If f is a differentiable function for all real x and `f ' (x) le 5 AA x in R.` If` f (2) = 0 and f (5) = 15` value of f (3) is _________.

To solve the problem, we will use the Mean Value Theorem (MVT) and the properties of differentiable functions. ### Step-by-Step Solution: 1. **Understanding the Given Information:** We know that \( f \) is a differentiable function for all real \( x \), and that \( f'(x) \leq 5 \) for all \( x \in \mathbb{R} \).
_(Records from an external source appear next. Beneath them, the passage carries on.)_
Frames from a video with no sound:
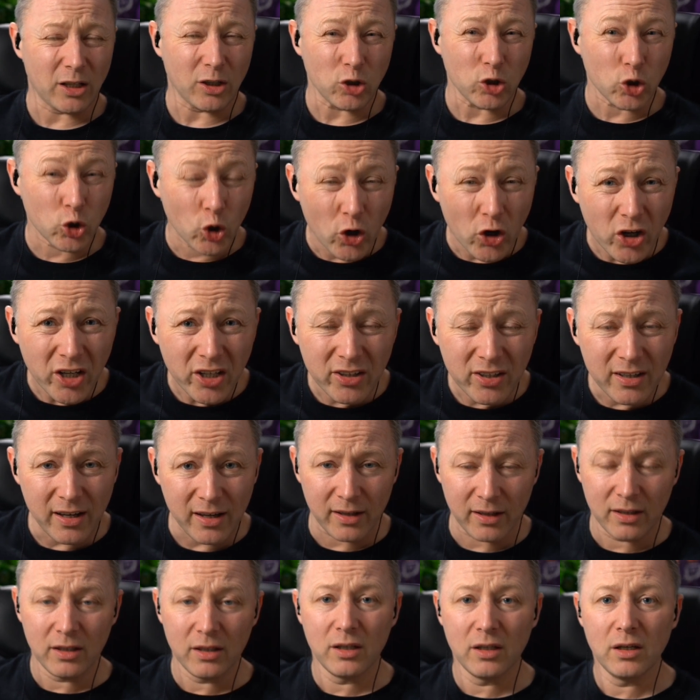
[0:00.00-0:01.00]
looked at.
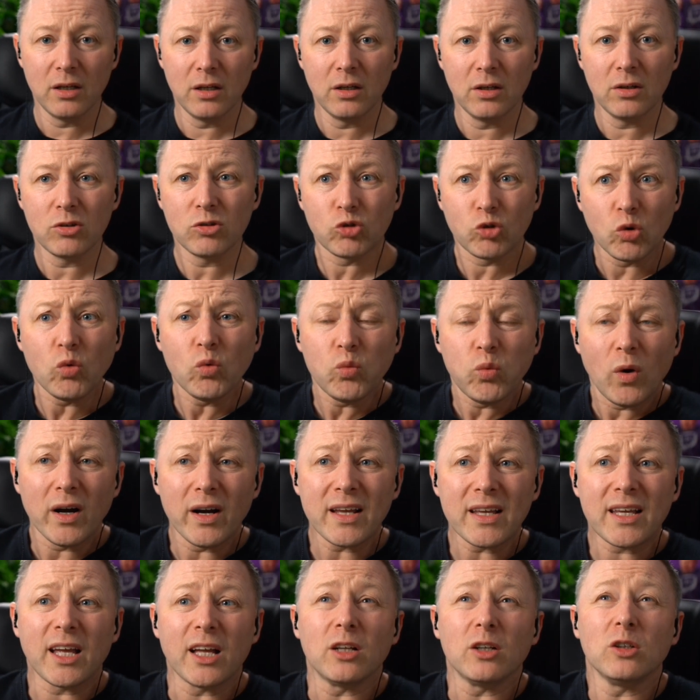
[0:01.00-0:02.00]
Don't want to
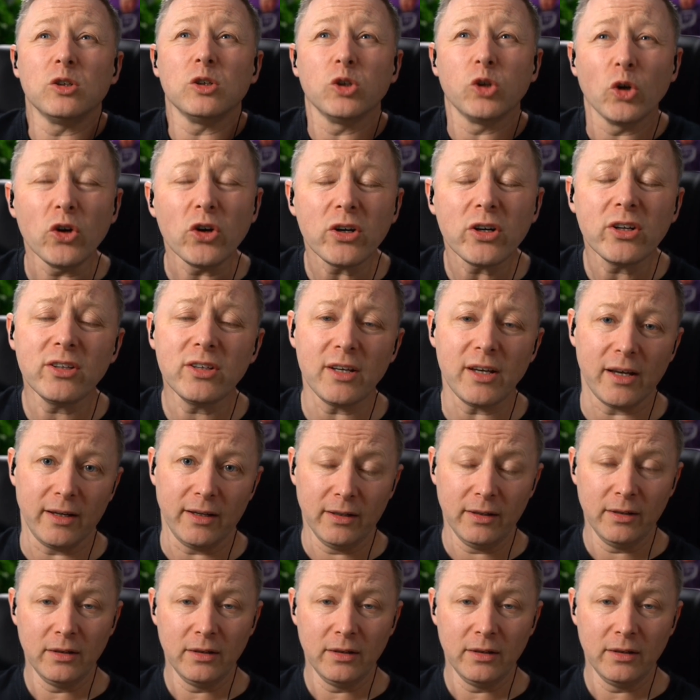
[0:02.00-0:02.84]
get looked at.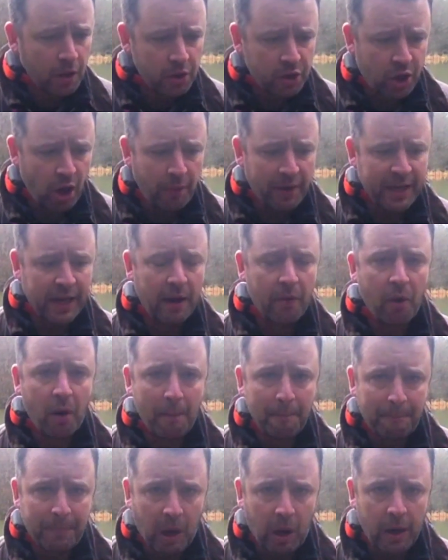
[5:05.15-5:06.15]
going out
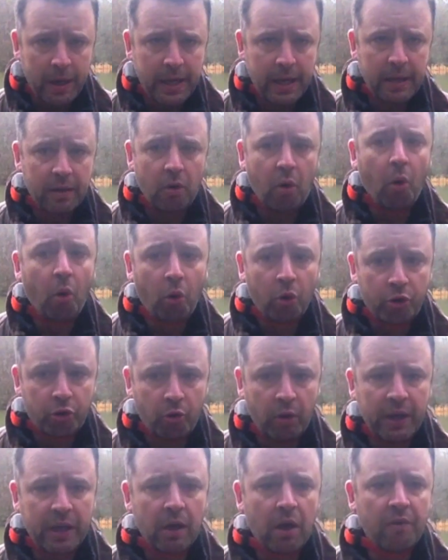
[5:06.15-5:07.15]
and buying,
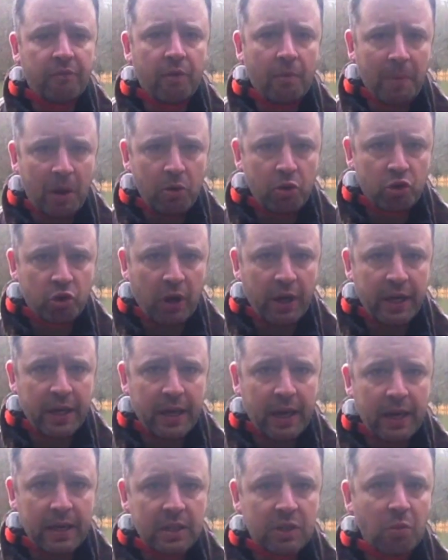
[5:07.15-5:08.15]
ordering of remote training
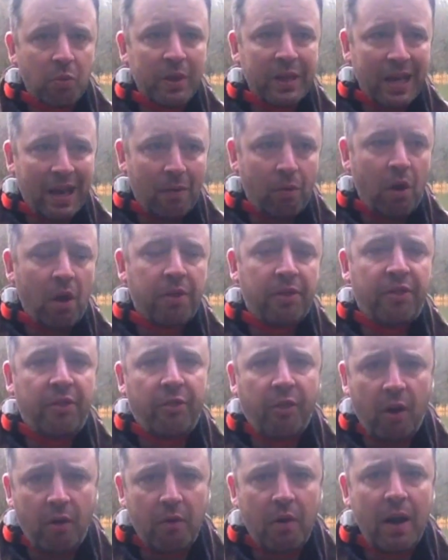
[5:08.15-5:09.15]
aids without a
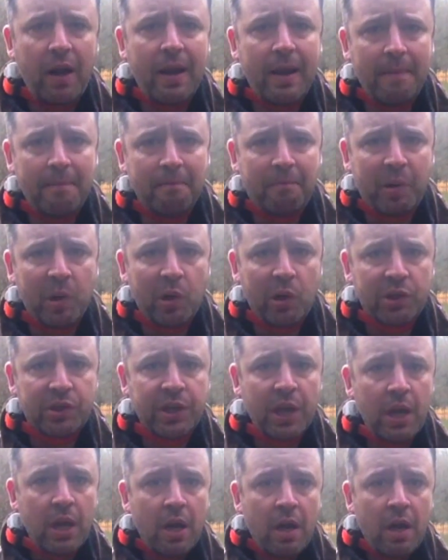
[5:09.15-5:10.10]
thorough input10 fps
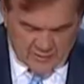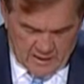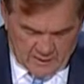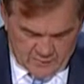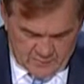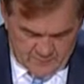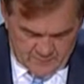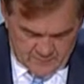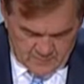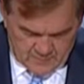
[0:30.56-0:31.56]
States,
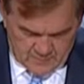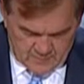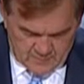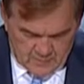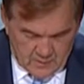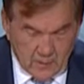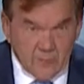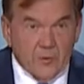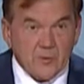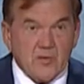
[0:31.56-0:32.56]
and the
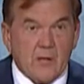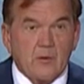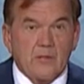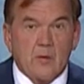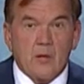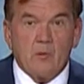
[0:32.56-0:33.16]
first Secretary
We also have the values \( f(2) = 0 \) and \( f(5) = 15 \). 2. **Applying the Mean Value Theorem:** Since \( f \) is continuous on the closed interval \([2, 5]\) and differentiable on the open interval \((2, 5)\), we can apply the Mean Value Theorem. According to MVT, there exists some \( c \in (2, 5) \) such that: \[ f'(c) = \frac{f(5) - f(2)}{5 - 2} \] 3. **Calculating the Right-Hand Side:** Substitute the known values into the equation: \[ f'(c) = \frac{15 - 0}{5 - 2} = \frac{15}{3} = 5 \] 4. **Interpreting the Result:** From the Mean Value Theorem, we have found that \( f'(c) = 5 \) for some \( c \in (2, 5) \). Since \( f'(x) \leq 5 \) for all \( x \), this means that \( f'(x) \) can be equal to 5 at some points but not exceed it. 5. **Finding the Function:** Given that \( f'(x) \) can be at most 5, we can express \( f'(x) \) as: \[ f'(x) = 5 + k \] where \( k \leq 0 \) (since \( f'(x) \) cannot exceed 5). 6. **Integrating to Find \( f(x) \):** Integrating \( f'(x) \): \[ f(x) = 5x + C \] where \( C \) is a constant. 7. **Using the Initial Condition to Find \( C \):** We know \( f(2) = 0 \): \[ 0 = 5(2) + C \implies 0 = 10 + C \implies C = -10 \] Thus, the function is: \[ f(x) = 5x - 10 \] 8. **Calculating \( f(3) \):** Now we can find \( f(3) \): \[ f(3) = 5(3) - 10 = 15 - 10 = 5 \] ### Final Answer: The value of \( f(3) \) is \( \boxed{5} \).